While many states that use a predicative adjective in English are expressed using a noun and a preposition in Irish, tuirseach is one example where the predicative adjective construction is very widely used.
"Táim" is exactly the same as "tá mé"; Táim is called the "synthetic" form of tá mé. The default word order of Irish is Verb-Subject-Object, so you can safely assume that if there is a pronoun directly after the verb, that pronoun is the subject of the sentence.
I think so too which is why I wish they would give literal translations as well as English equivalents. I think when you know the literal translation, you will eventually think that way, especially with prepositions, and it will help you know when to use that preposition in other instances...just my thoughts anyway, and now there seems to no one here to constantly argue with me so I get to express them.

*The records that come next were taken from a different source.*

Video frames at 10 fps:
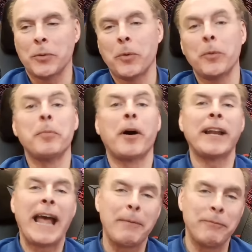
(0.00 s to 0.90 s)
or where we
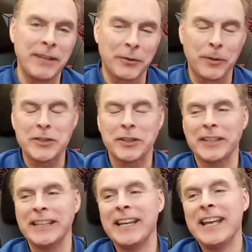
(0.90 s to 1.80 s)
bought AbbVie
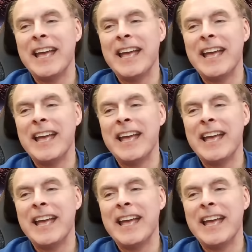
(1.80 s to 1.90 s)
originally,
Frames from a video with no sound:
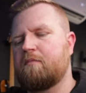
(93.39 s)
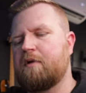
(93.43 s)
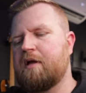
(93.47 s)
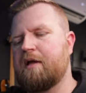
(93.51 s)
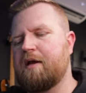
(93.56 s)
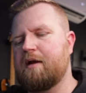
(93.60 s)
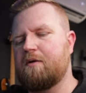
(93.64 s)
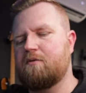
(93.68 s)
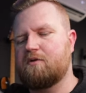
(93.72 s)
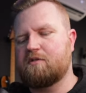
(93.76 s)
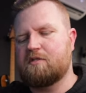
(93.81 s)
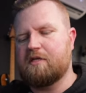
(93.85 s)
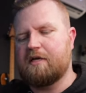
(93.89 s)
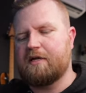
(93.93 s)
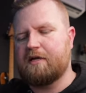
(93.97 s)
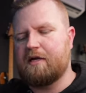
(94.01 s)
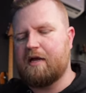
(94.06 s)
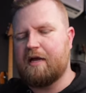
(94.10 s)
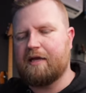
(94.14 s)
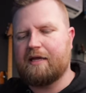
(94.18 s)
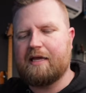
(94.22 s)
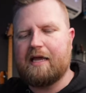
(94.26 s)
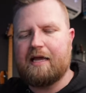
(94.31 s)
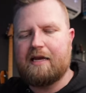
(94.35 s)
And I was like,
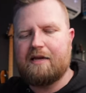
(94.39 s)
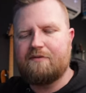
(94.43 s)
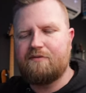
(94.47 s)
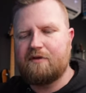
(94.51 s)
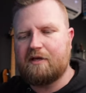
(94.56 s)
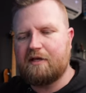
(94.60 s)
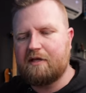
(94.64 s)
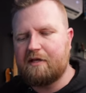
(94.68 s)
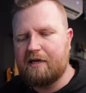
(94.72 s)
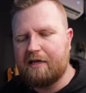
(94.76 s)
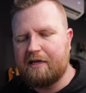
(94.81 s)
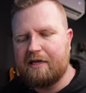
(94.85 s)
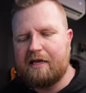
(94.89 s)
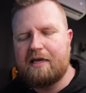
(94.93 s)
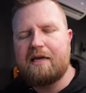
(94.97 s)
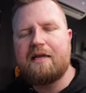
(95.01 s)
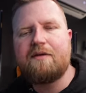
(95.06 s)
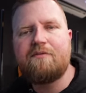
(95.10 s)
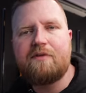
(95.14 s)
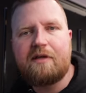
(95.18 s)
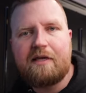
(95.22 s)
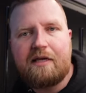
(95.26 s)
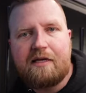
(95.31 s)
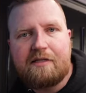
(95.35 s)
I can't
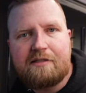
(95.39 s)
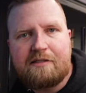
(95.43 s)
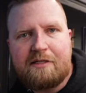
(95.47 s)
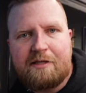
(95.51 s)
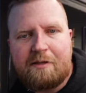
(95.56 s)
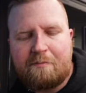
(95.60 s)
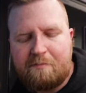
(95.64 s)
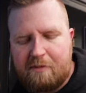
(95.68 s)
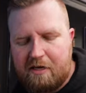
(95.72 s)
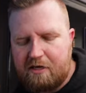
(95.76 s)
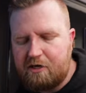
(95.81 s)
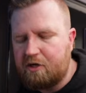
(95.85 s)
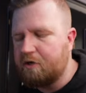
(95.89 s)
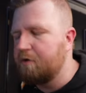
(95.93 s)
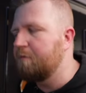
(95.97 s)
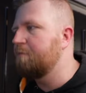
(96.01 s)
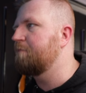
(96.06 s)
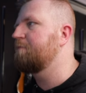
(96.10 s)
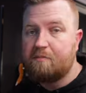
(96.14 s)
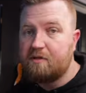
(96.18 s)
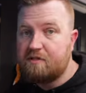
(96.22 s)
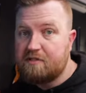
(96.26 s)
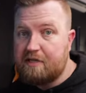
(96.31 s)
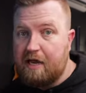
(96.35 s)
even get to the menu.
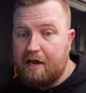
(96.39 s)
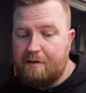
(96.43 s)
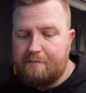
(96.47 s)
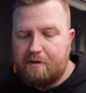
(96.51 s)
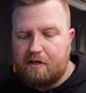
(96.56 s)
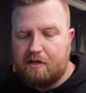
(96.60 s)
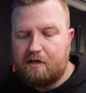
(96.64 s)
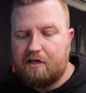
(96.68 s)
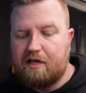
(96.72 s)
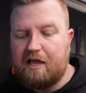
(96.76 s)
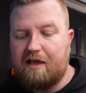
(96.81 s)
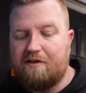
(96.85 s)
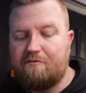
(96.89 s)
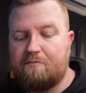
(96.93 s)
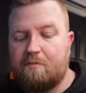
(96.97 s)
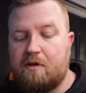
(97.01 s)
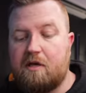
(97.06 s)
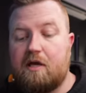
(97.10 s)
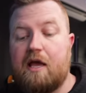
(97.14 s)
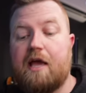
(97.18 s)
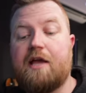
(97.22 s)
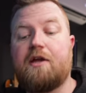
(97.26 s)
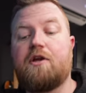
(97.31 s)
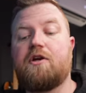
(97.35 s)
But Simon gave
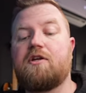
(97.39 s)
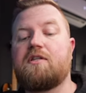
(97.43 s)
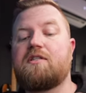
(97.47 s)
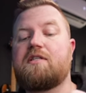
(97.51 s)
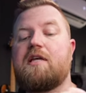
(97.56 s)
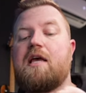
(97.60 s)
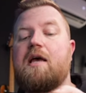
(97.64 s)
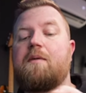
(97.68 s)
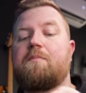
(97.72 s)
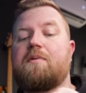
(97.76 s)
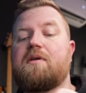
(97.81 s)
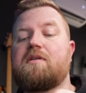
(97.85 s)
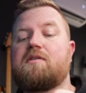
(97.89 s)
me a good tip.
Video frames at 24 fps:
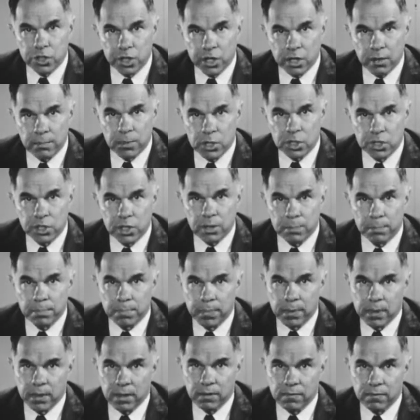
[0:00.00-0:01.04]
the chairmanship
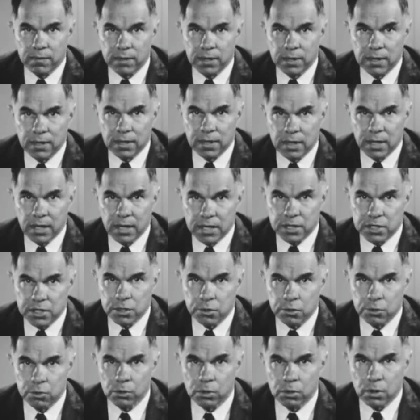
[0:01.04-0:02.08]
of the High
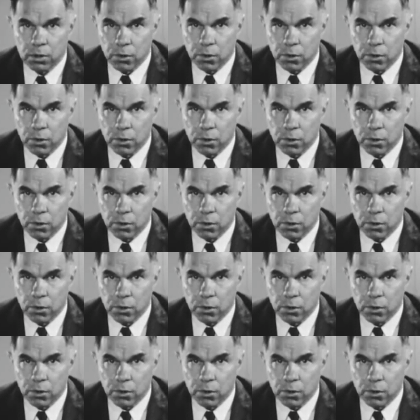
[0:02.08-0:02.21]
School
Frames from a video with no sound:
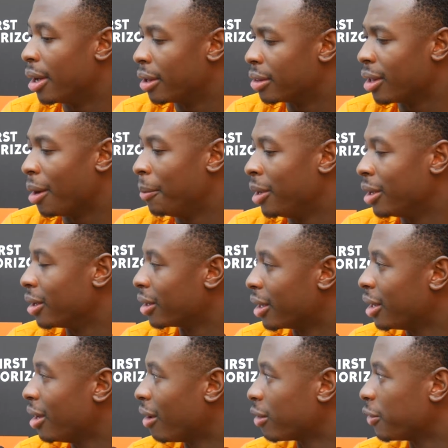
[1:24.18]
Yeah, I mean,
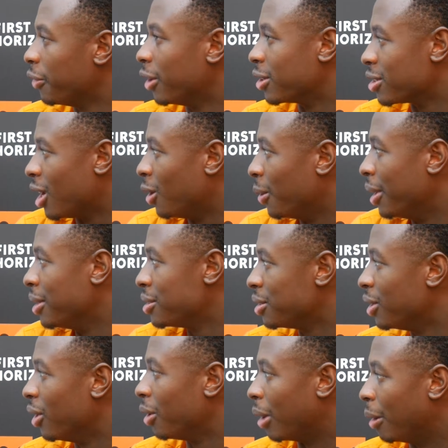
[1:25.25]
getting off the field is always
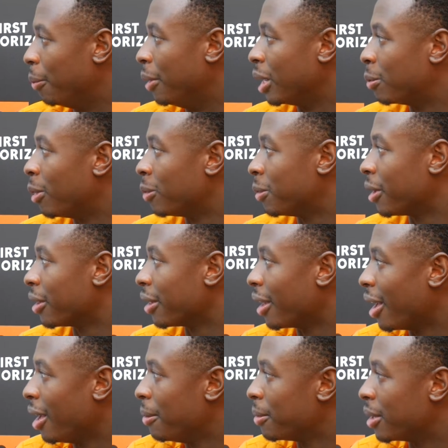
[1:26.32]
a big part of the
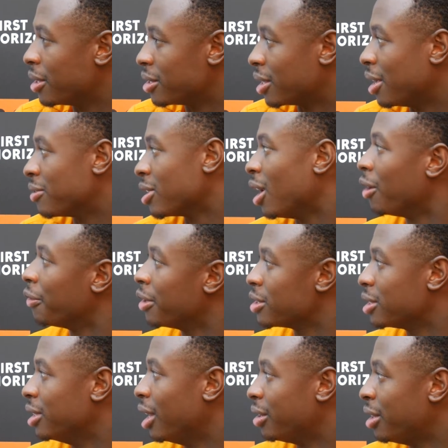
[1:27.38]
game, because it gives the offense
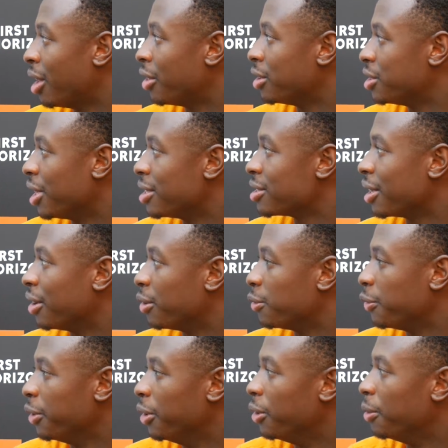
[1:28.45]
another chance to get on the
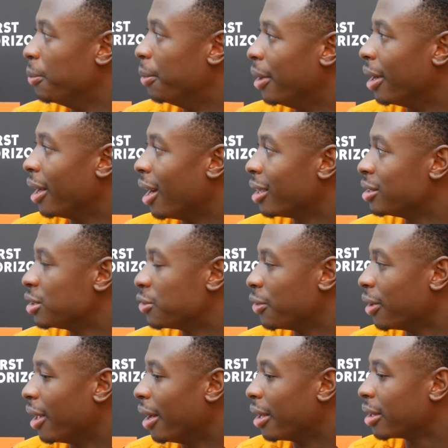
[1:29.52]
field. But I just
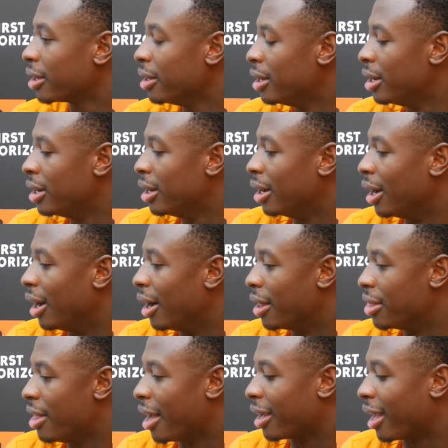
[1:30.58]
feel like
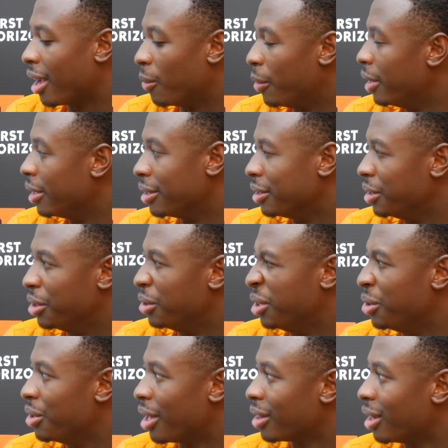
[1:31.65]
that game we didn't do
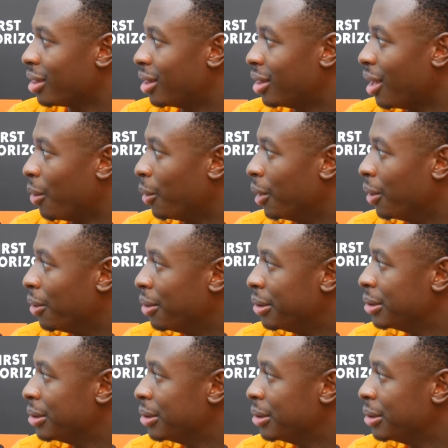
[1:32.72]
that well.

So, I totally get your frustration. But, as a native, American English speaker,(with a knack for languages), but, unlike French, Spanish, and German, (which I find relatively easy) Gaelic is a little more difficult. (Ha! A lot more difficult!) The syntax is hard to translate. I decided to hit it head-on like a child learning a language. Don't overthink it. Repeat, repeat, repeat. Which, is how it seems, Duolingo teaches. Frankly, the best thing I ever did was to stop trying to translate literally(based on English, German, or "romance languages ".